- **Your assignment**
Every line from the one with "[00:54:52.30 to 00:54:53.37]" through the final line of the data below goes in the answer, copied exactly. Pictures do not.

- **Extracted information**
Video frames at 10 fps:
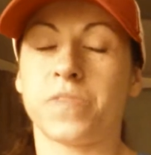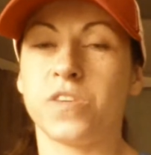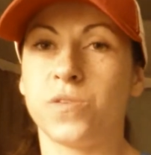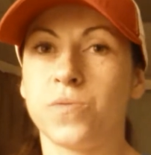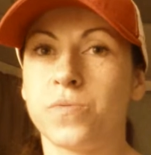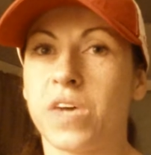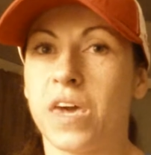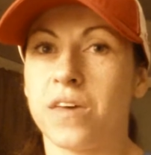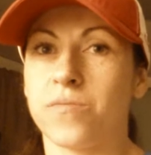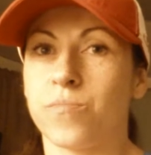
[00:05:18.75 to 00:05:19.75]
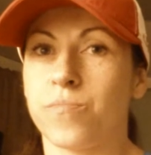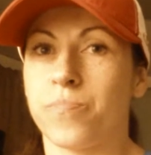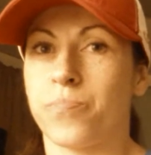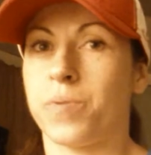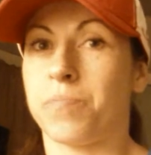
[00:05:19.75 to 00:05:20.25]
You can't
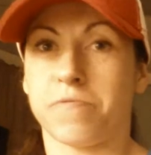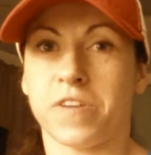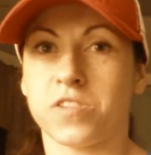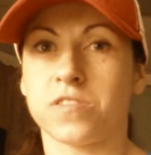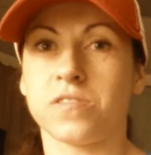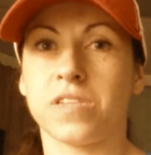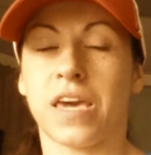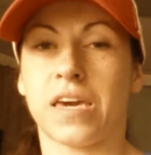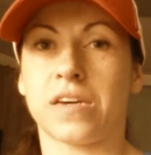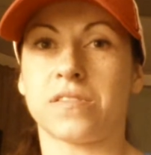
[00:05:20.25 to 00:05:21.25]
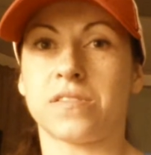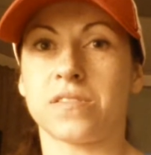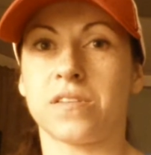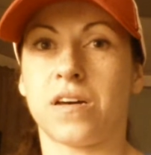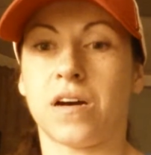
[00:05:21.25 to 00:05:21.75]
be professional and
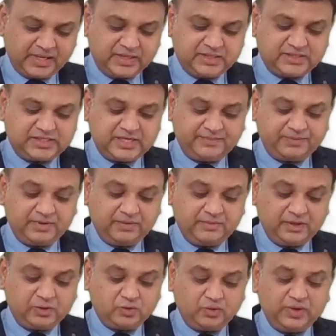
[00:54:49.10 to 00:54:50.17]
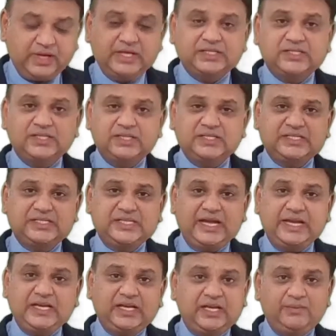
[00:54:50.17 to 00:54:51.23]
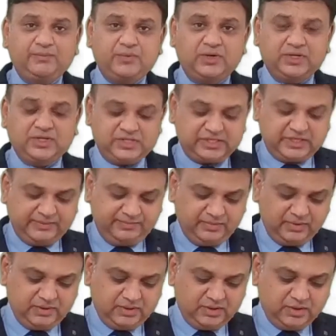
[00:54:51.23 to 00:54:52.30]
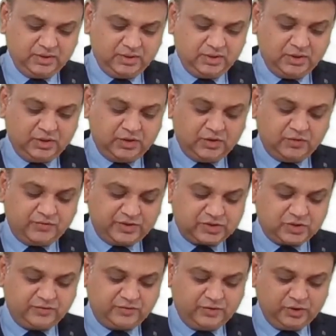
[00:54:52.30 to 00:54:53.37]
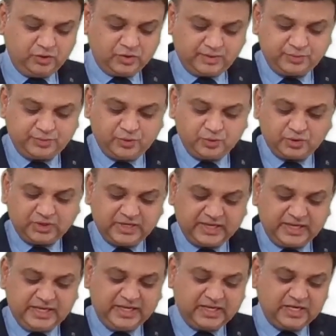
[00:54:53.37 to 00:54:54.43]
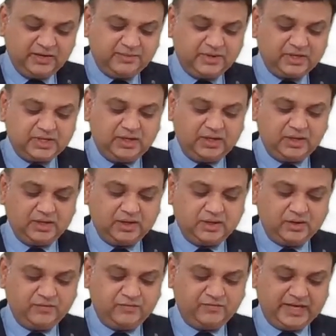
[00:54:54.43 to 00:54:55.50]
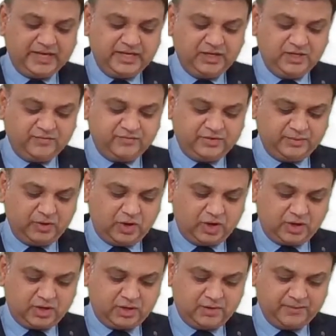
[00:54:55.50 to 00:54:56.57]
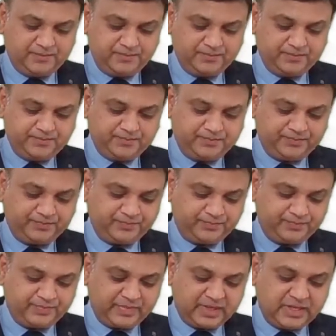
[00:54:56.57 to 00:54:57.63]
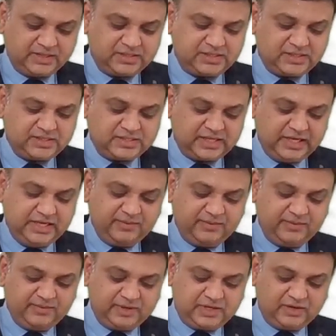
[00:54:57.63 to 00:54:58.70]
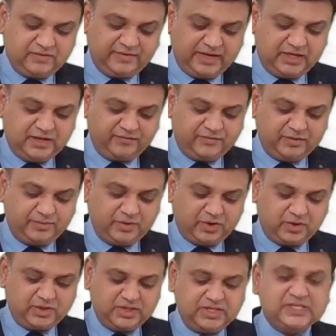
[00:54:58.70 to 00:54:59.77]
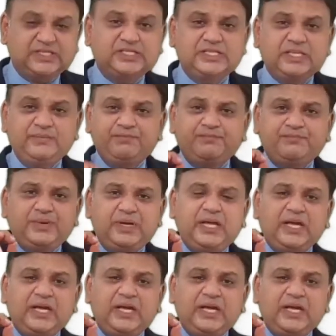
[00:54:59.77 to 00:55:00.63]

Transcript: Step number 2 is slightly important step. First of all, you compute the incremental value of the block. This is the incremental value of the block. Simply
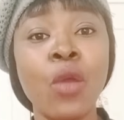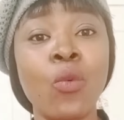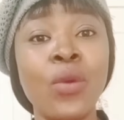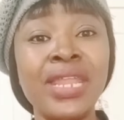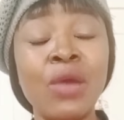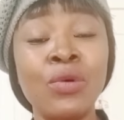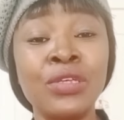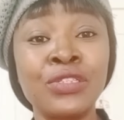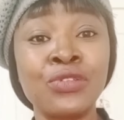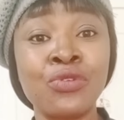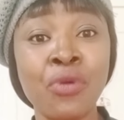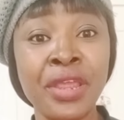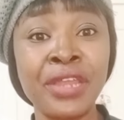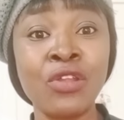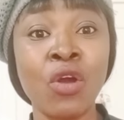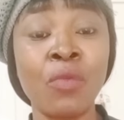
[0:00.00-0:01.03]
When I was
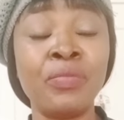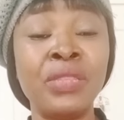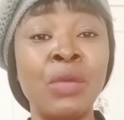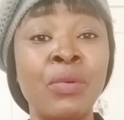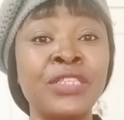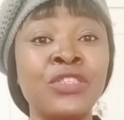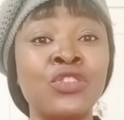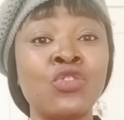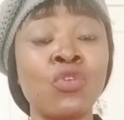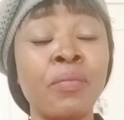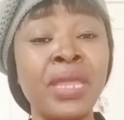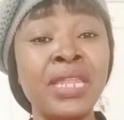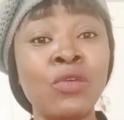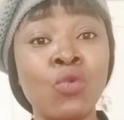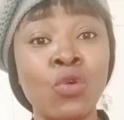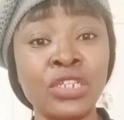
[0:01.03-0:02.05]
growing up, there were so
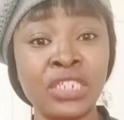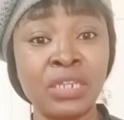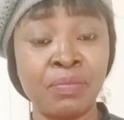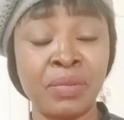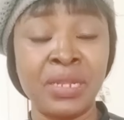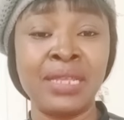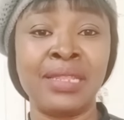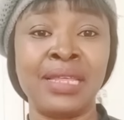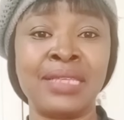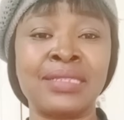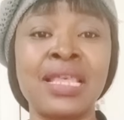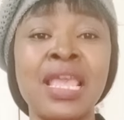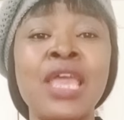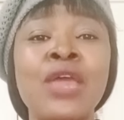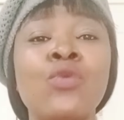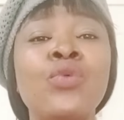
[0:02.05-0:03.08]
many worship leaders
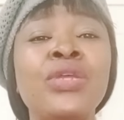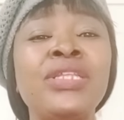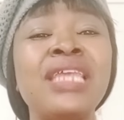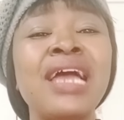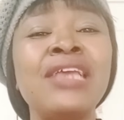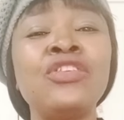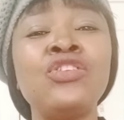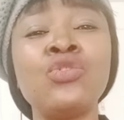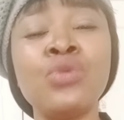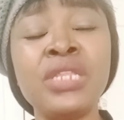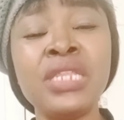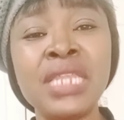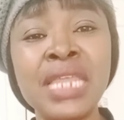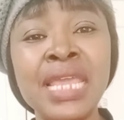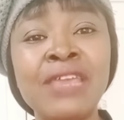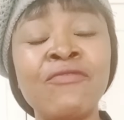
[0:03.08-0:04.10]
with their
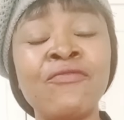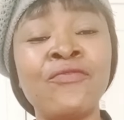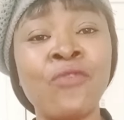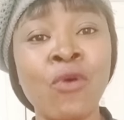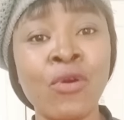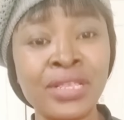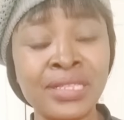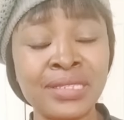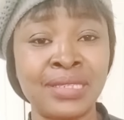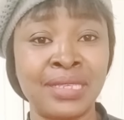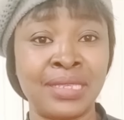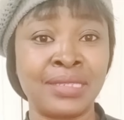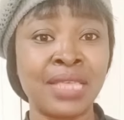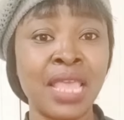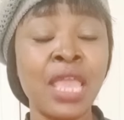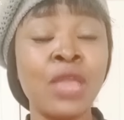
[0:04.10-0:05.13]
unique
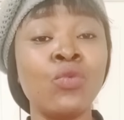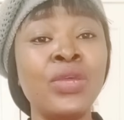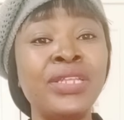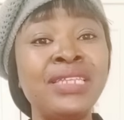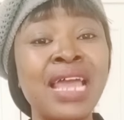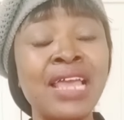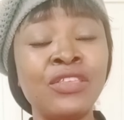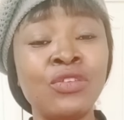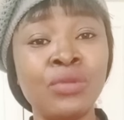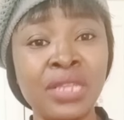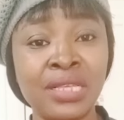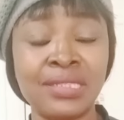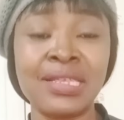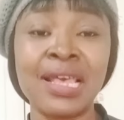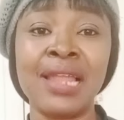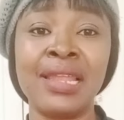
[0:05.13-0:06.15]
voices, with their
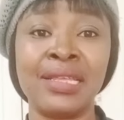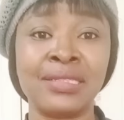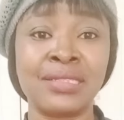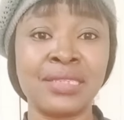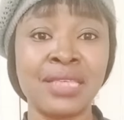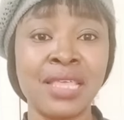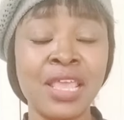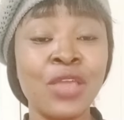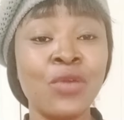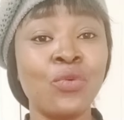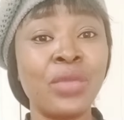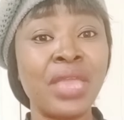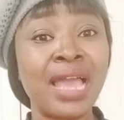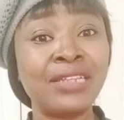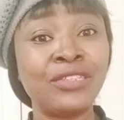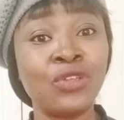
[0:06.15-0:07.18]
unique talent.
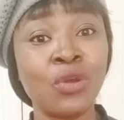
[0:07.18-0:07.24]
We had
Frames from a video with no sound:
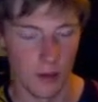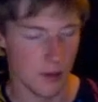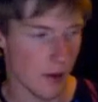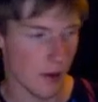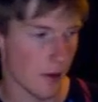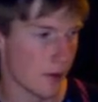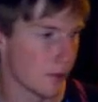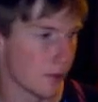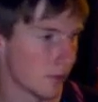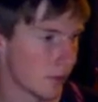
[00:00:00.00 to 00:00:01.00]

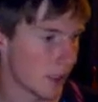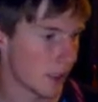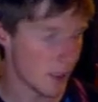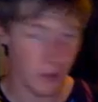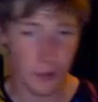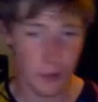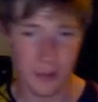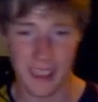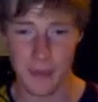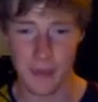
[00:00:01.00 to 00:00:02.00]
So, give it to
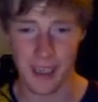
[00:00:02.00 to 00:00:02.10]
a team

- **Answer box**
[00:54:52.30 to 00:54:53.37]
[00:54:53.37 to 00:54:54.43]
[00:54:54.43 to 00:54:55.50]
[00:54:55.50 to 00:54:56.57]
[00:54:56.57 to 00:54:57.63]
[00:54:57.63 to 00:54:58.70]
[00:54:58.70 to 00:54:59.77]
[00:54:59.77 to 00:55:00.63]

Transcript: Step number 2 is slightly important step. First of all, you compute the incremental value of the block. This is the incremental value of the block. Simply
[0:00.00-0:01.03]
When I was
[0:01.03-0:02.05]
growing up, there were so
[0:02.05-0:03.08]
many worship leaders
[0:03.08-0:04.10]
with their
[0:04.10-0:05.13]
unique
[0:05.13-0:06.15]
voices, with their
[0:06.15-0:07.18]
unique talent.
[0:07.18-0:07.24]
We had
Frames from a video with no sound:
[00:00:00.00 to 00:00:01.00]

[00:00:01.00 to 00:00:02.00]
So, give it to
[00:00:02.00 to 00:00:02.10]
a team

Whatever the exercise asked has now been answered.